How can an idea spreading on social networks and a disease infecting a population have anything in common?
Professor James Gleeson at University of Limerick has devised a mathematical model that can study both.
Prof Gleeson, Limerick’s co-director of the Mathematics Applications Consortium for Science and Industry (MACSI), says one of the challenges is analysing the probability of how a contagion might transfer from one object to another.
While there are mathematical models that can accurately predict how a disease will spread amongst individuals in a society, it is difficult due to the complexities of having so many entities in a large system. And being able to do this comes at a large computational cost. These models use people or whole cities as nodes, and it is how these nodes interact with their neighbours that will govern how a disease will progress.
Prof Gleeson has come up with a simpler approach that allows for faster analysis of how a disease spreads. Yet his new model is very general so the maths can be applied in many different ways, for example how people influence one another on social media.

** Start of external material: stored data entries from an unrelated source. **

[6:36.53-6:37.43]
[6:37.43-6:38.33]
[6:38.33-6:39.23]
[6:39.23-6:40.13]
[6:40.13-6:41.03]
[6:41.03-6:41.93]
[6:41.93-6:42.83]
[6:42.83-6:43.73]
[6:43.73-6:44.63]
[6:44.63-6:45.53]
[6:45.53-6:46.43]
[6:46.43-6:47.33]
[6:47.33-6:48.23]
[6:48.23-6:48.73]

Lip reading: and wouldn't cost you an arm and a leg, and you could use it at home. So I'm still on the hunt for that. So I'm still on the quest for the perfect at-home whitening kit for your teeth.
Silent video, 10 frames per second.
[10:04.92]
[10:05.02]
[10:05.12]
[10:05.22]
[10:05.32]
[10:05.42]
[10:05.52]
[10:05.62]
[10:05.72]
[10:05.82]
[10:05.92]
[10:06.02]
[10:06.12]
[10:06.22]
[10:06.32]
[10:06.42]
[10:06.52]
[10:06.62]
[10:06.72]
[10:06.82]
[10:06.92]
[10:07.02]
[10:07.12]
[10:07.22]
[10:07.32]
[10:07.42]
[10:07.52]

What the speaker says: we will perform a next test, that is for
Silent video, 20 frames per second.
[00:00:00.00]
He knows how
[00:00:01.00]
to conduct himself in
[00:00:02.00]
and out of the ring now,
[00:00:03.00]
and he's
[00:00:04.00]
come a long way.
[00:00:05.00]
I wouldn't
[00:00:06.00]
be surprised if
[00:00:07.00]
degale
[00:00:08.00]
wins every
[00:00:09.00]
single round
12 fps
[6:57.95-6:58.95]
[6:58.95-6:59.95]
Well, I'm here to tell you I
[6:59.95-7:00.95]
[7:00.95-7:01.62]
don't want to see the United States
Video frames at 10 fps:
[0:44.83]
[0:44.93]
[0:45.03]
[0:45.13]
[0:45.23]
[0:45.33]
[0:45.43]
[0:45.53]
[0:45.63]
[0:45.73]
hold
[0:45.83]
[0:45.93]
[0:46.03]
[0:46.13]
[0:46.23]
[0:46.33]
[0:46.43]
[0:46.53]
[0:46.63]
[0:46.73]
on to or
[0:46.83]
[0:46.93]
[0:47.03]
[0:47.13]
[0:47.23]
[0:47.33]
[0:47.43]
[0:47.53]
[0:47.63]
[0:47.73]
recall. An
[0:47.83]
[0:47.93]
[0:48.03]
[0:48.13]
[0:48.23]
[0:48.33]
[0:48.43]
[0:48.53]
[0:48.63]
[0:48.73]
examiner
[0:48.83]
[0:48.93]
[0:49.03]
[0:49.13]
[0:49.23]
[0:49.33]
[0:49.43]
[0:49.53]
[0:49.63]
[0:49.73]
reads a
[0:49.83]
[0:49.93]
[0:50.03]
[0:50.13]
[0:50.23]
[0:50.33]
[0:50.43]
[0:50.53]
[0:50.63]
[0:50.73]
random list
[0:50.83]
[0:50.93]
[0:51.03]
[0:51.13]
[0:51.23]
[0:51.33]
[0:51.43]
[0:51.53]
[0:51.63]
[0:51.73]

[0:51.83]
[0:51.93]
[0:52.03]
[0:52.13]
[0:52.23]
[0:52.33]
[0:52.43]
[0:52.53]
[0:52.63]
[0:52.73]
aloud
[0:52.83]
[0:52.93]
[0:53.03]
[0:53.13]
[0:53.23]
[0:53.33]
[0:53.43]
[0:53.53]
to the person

The spread of a disease and the spread of an idea can be very similar, says Prof Gleeson. Researchers are currently trying to understand these interactions, and are doing so by using individuals as the model nodes. On social networking sites such as Facebook, for example, people are regarded as nodes, and how they interact with those in their friend lists can be used to track how an idea, or rumour, or an opinion can spread.
Prof Gleeson says that there is an opportunity here. With so much data piling up, and without the time to analyse it all, building these mathematical models has become a necessity. He believes because of this, it will be “one of the major new areas of research and innovation in the next few years”.
MACSI is a network of mathematicians and analysts that are funded by Science Foundation Ireland. They collaborate on mathematical research that can be used in real world applications.